Image feature detection from phase congruency based on two-dimensional Hilbert transform

The theory of phase congruency is that features such as step edges, roofs, and deltas always reach the maximum phase of image harmonic components. We propose a modified algorithm of phase congruency to detect image features based on two-dimensional (2-D) discrete Hilbert transform. Windowing technique is introduced to locate image features in the algorithm. Local energy is obtained by convoluting original image with two operators of removing direct current (DC) component over current window and 2-D Hilbert transform, respectively. Then, local energy is divided with the sum of Fourier amplitude of current window to retrieve the value of phase congruency. Meanwhile, we add the DC component of current window on original image to the denominator of phase congruency model to reduce the noise. Finally, the proposed algorithm is compared with some existing algorithm in systematical way.
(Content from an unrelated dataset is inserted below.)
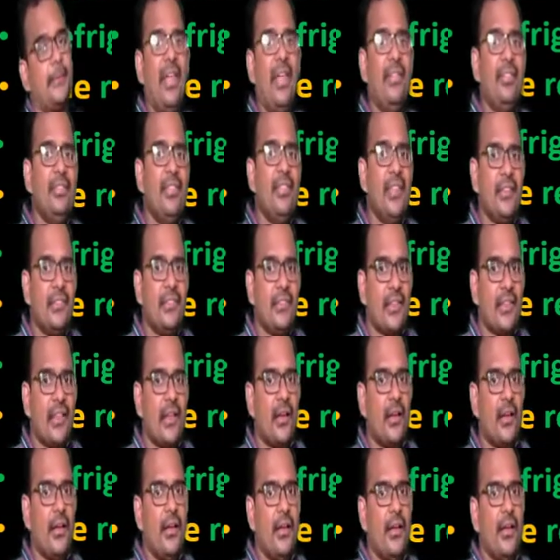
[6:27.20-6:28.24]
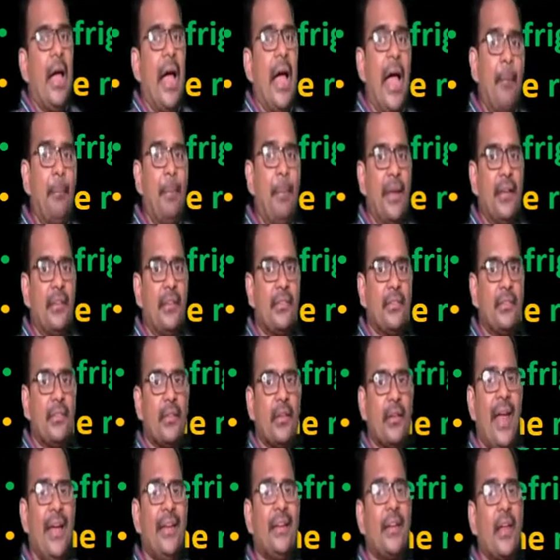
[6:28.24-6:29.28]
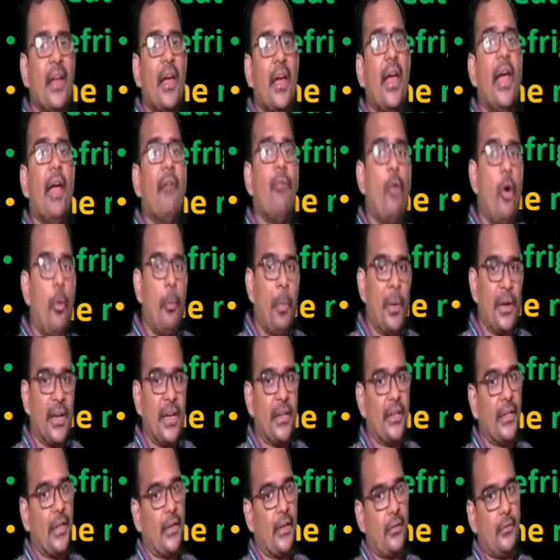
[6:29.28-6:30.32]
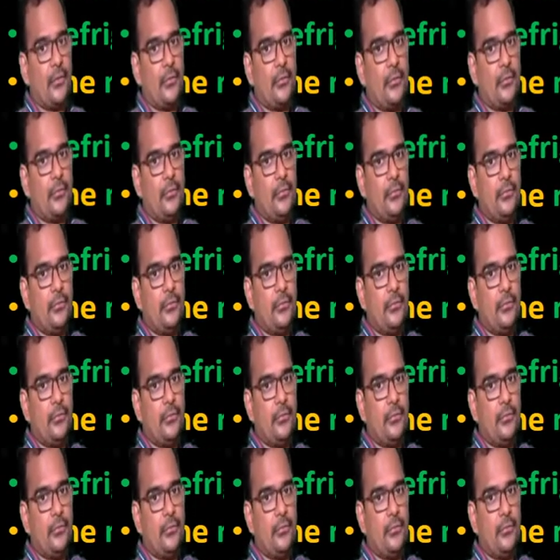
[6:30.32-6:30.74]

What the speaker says: And this happens at evaporator.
The experimental results of images in Berkeley Segmentation Dataset (BSDS) and remotely sensed images show that this algorithm is readily to detect image features.

► We propose a modified algorithm of phase congruency based on 2-D discrete Hilbert transform.
► We take the DC component over current window of original image as denominator to reduce the noise.
► We compare the proposed algorithm with other algorithms.
► The level of intensity gradient has little influence on detection from the proposed algorithm.